Cuando las primeras asistencias llegaron al punto kilométrico 318 de la línea de alta velocidad Madrid-Sevilla, donde había ocurrido el siniestro, creían todavía que solo había un tren descarrilado. Ningún mando alertó inicialmente de la implicación del Alvia de Renfe en el accidente.
Entre el descarrilamiento y el posterior choque, ocurridos a las 19:43 horas, y el primer reporte oficial (21:16 horas) pasaron exactamente 93 minutos, pese a que tanto Adif como el 112 manejaban indicios serios de que había un segundo convoy implicado.

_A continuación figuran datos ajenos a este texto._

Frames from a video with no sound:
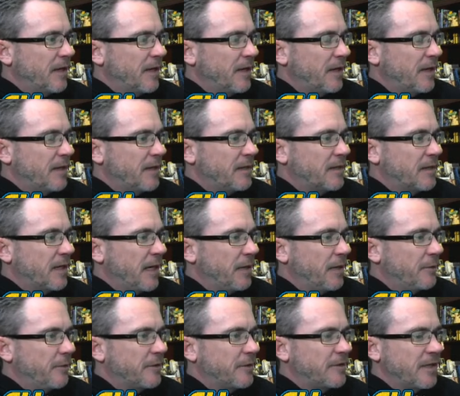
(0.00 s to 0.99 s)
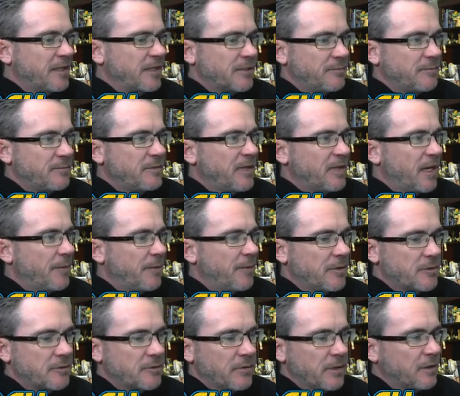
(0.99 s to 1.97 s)
I need Kylo to take some
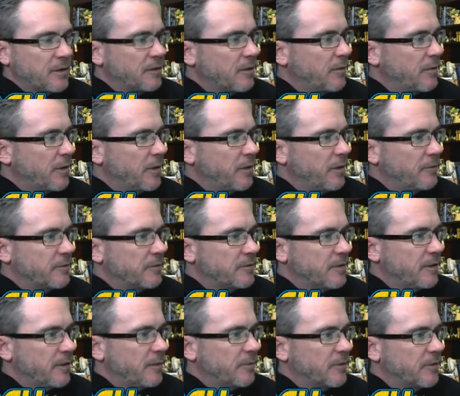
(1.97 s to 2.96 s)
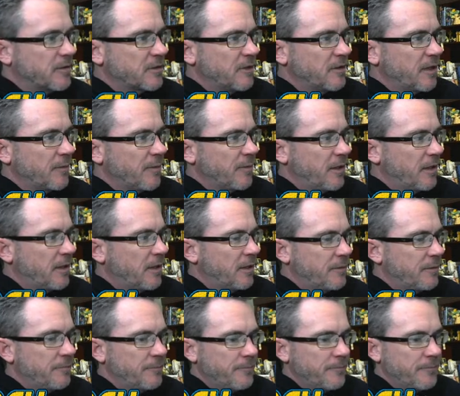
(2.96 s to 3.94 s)
damage so we can... There we go. Stun him
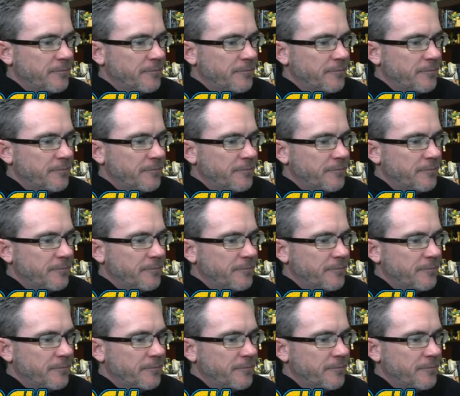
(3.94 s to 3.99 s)
again.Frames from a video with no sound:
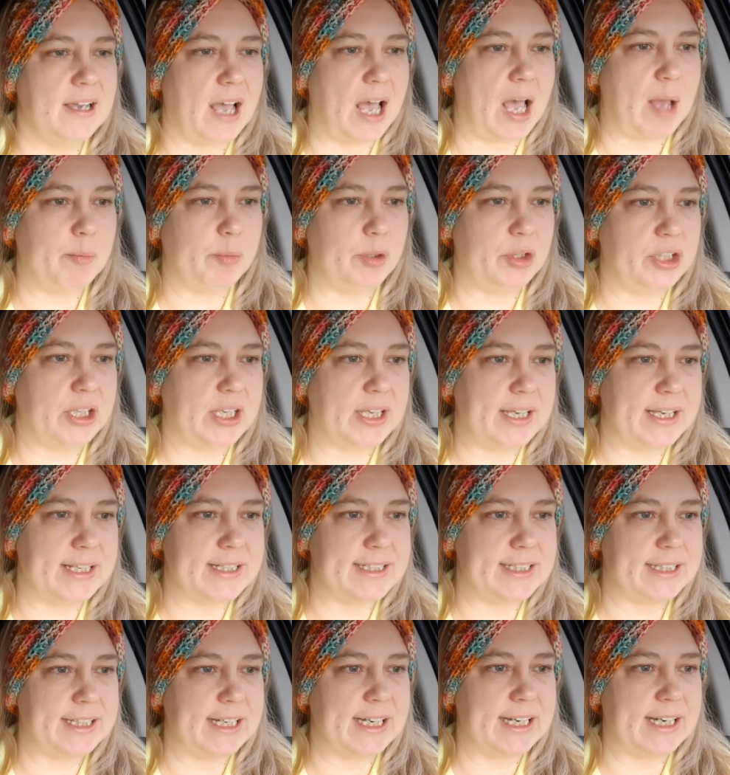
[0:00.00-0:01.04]
I'm looking
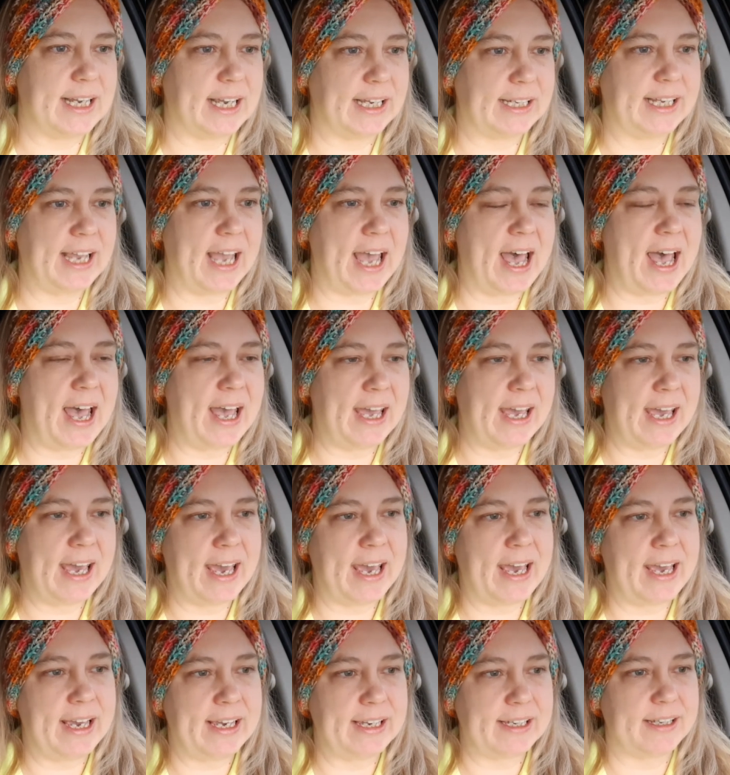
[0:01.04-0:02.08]
into getting a
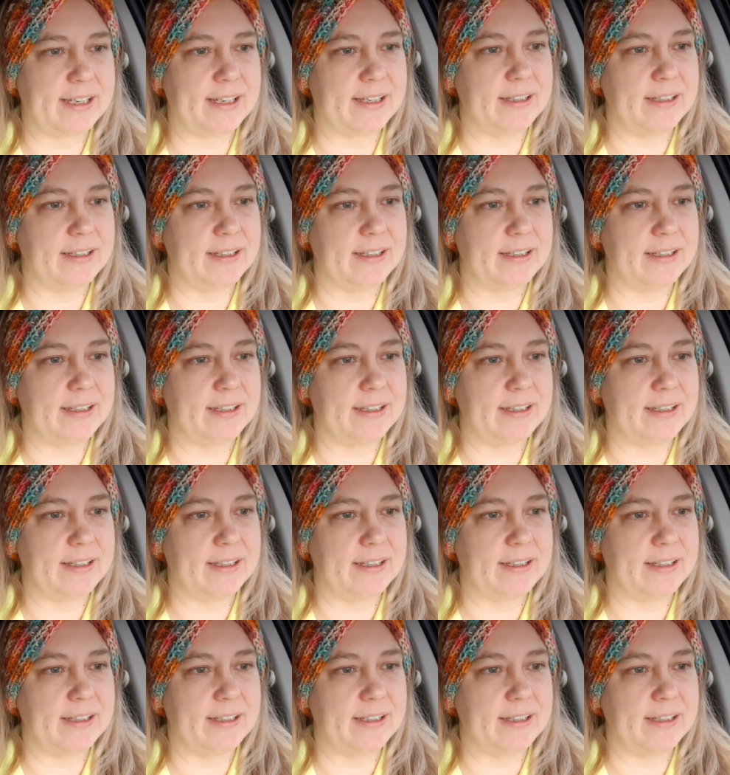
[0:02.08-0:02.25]
kayak.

Así lo reflejan los datos de la cronología oficial y la información extraída de las cajas negras de ambos trenes.
Según las versiones recogidas, solo cuando algunos supervivientes del Alvia lograron llegar a pie al escenario del Iryo, alrededor de las 21:00 horas, se comprendió que la tragedia era doble, y todo porque Adif –empresa pública y dependiente del Ministerio de Transportes que gestiona la red ferroviaria– no avisó antes a la Guardia Civil de la existencia de un segundo tren siniestrado.

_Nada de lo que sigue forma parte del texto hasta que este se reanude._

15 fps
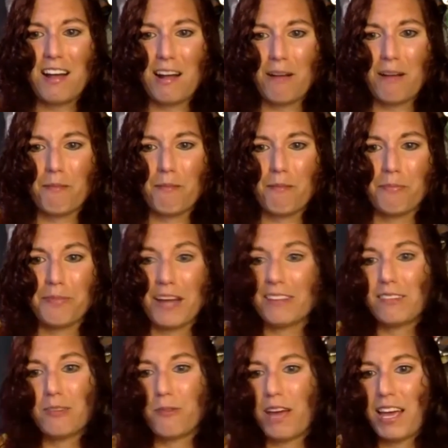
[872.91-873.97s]
That's
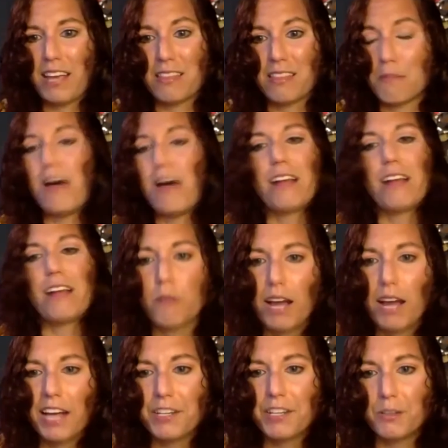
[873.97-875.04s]
the best way
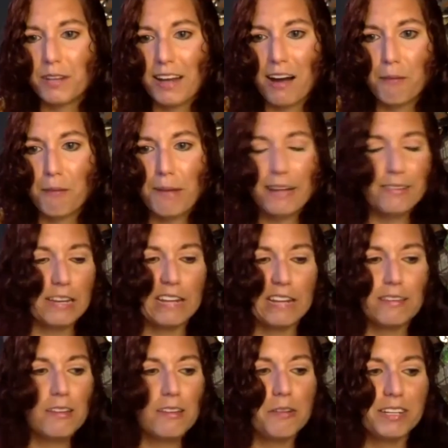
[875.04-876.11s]
you can help us. And it's
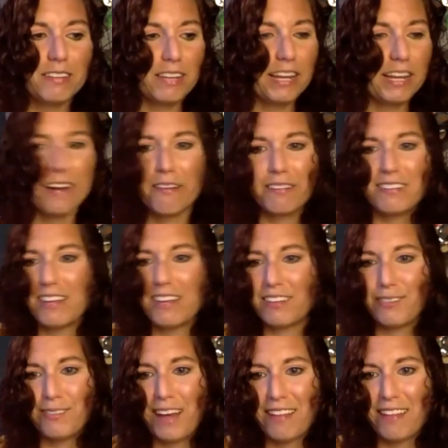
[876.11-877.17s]
so easy. It only takes you
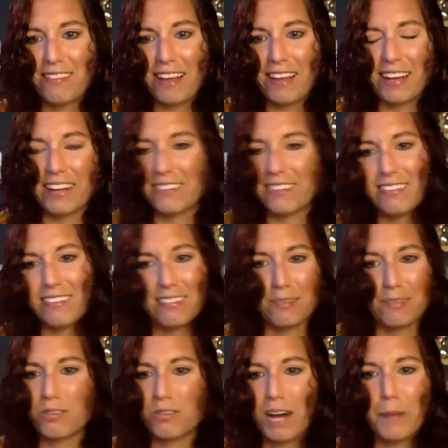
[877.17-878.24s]
10 seconds to
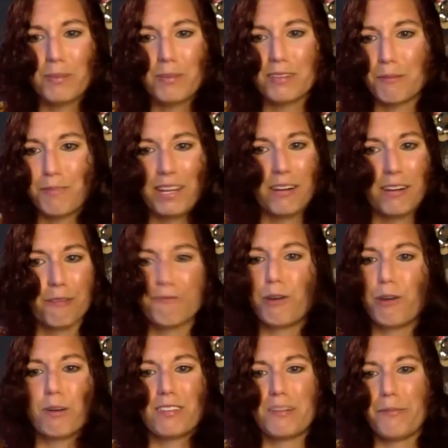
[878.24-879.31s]
subscribe to something or
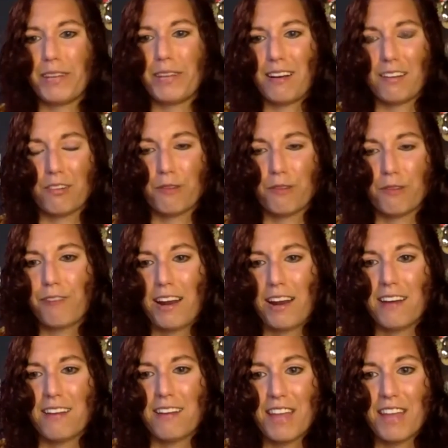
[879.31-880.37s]
forward something onto a friend.
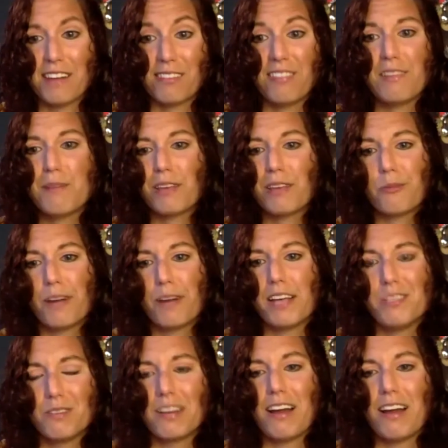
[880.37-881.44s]
And that is the best way you
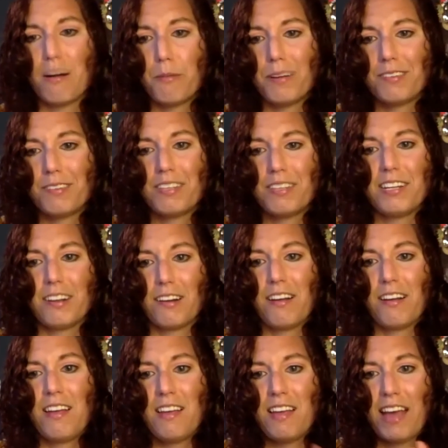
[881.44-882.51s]
can help us here
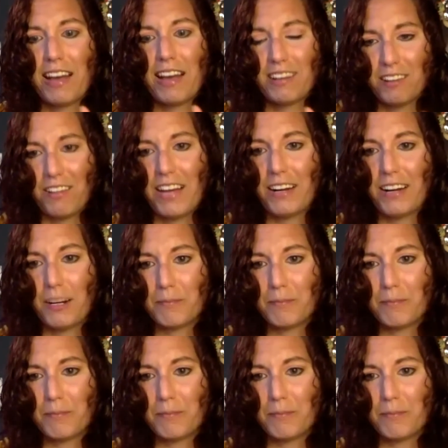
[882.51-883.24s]
at Collider.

A las 21:16 horas, según el cronograma oficial, «Guardia Civil reporta un número indeterminado de personas atrapadas y varios fallecidos entre ambos trenes, que se encuentran a casi 1 kilómetro de distancia entre sí». Hasta entonces, los paramédicos y rescatistas se habían centrado exclusivamente en el Iryo, mientras los pasajeros del Alvia intentaban salir por sus propios medios.
El Gobierno saca pecho
El Gobierno ha difundido un documento de 34 páginas bajo el título 'El accidente de Adamuz y el estado de las infraestructuras ferroviarias en España. Datos, no relatos'. La Moncloa fija una detallada cronología del accidente, y también aprovecha para vender su gestión en materia de infraestructuras y afianzar la debilitada posición política del ministro de Transportes, Óscar Puente.
En concreto, el Ejecutivo afirma que la inversión en infraestructuras ferroviarias en España desde 2017 «se ha triplicado, pasando de 1.700 millones de euros a más de 5.000 millones en 2025. La inversión en nuevos trenes se ha multiplicado por diez».
También subraya que la inversión en mantenimiento de la red ferroviaria «ha aumentado un 54 % desde 2018». «Que la red haya crecido en extensión no explica por sí solo este aumento. De hecho, la inversión en mantenimiento por km ha aumentado aún más: un 58 %», apostilla.
En cuanto a las limitaciones temporales de velocidad (LTV) enfatiza que son una práctica habitual en el sistema ferroviario europeo: «En 2025, estas limitaciones se activaron en España, 2.144 veces, 50 menos que en el año anterior».
También aprovecha el informe para indicar que el número de accidentes ferroviarios graves o significativos desde 2018 «ha caído un 11 % respecto al periodo anterior, a pesar de que el número de viajeros y trayectos ha aumentado notablemente».